### Problem to work on:
Write out exactly the lines from the one holding "[00:00:03.00 to 00:00:04.00]" to the last line of the entries, both ends included and nothing else, without the pictures.

(Records from a collection)
------------

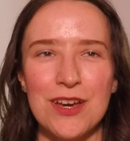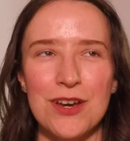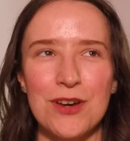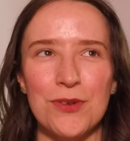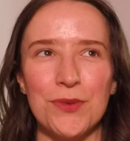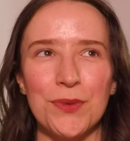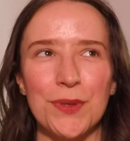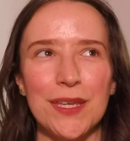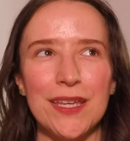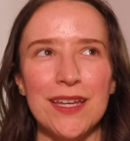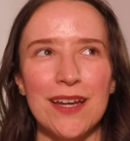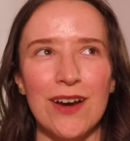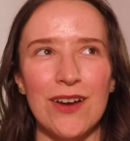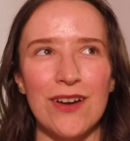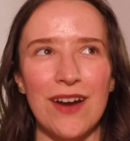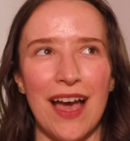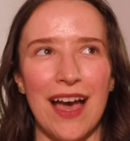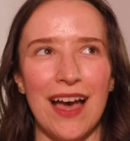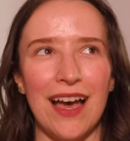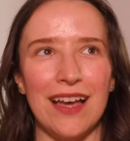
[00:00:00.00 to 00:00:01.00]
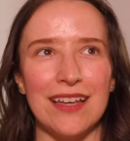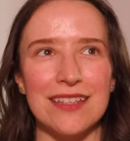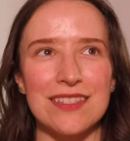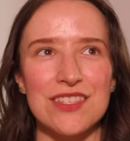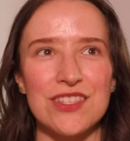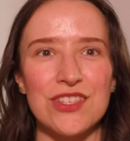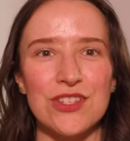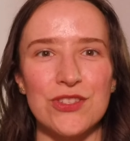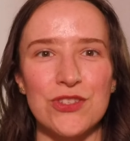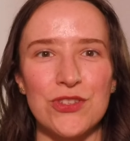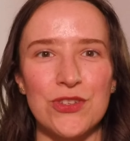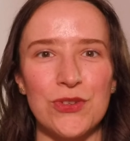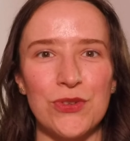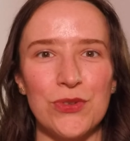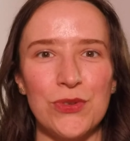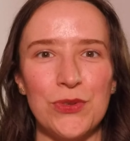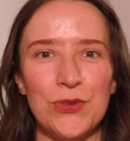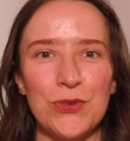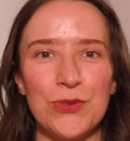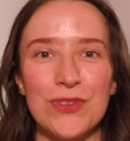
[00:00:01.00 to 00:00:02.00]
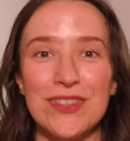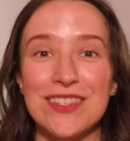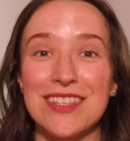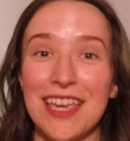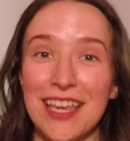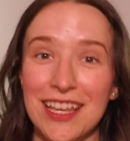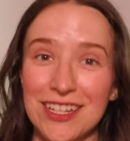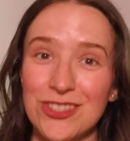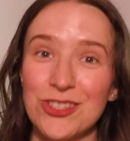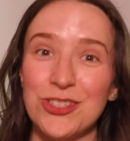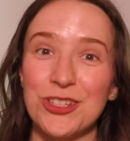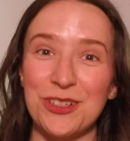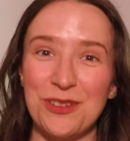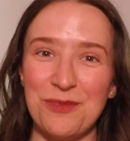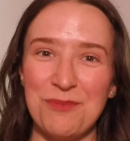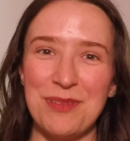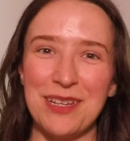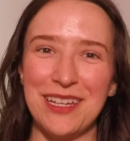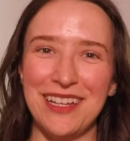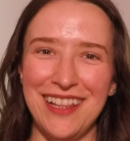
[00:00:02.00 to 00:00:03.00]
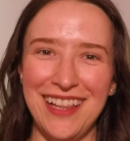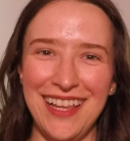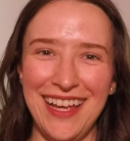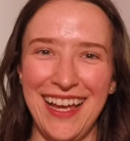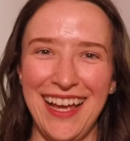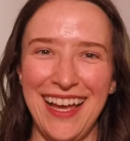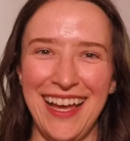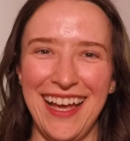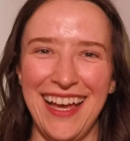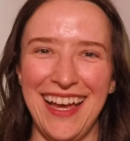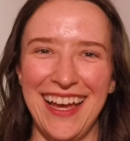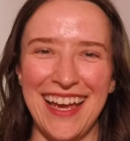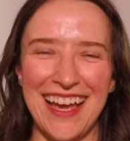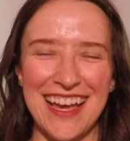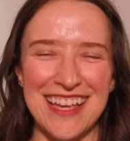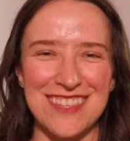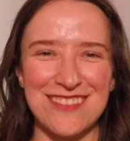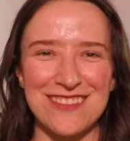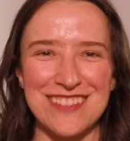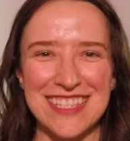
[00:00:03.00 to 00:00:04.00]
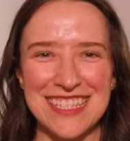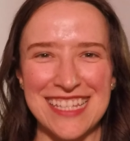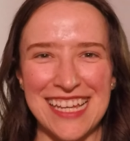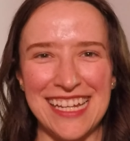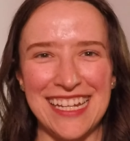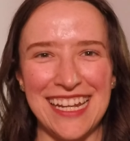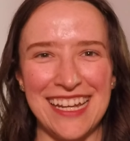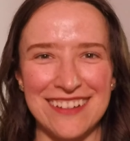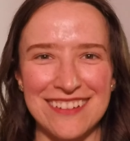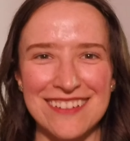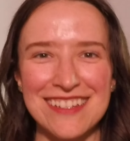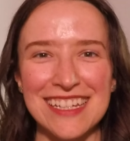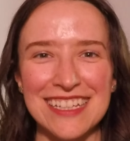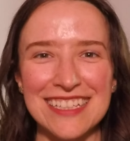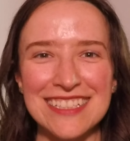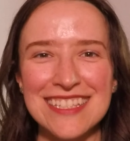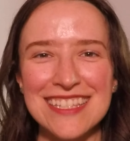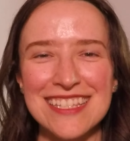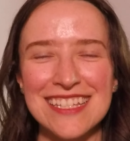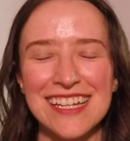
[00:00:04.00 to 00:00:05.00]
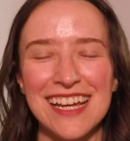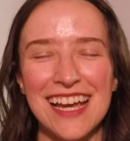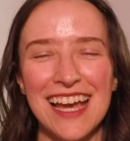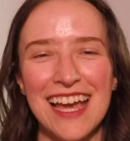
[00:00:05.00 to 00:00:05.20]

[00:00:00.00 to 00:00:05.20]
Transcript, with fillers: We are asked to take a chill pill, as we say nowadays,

------------

### Response to this task:
[00:00:03.00 to 00:00:04.00]
[00:00:04.00 to 00:00:05.00]
[00:00:05.00 to 00:00:05.20]

[00:00:00.00 to 00:00:05.20]
Transcript, with fillers: We are asked to take a chill pill, as we say nowadays,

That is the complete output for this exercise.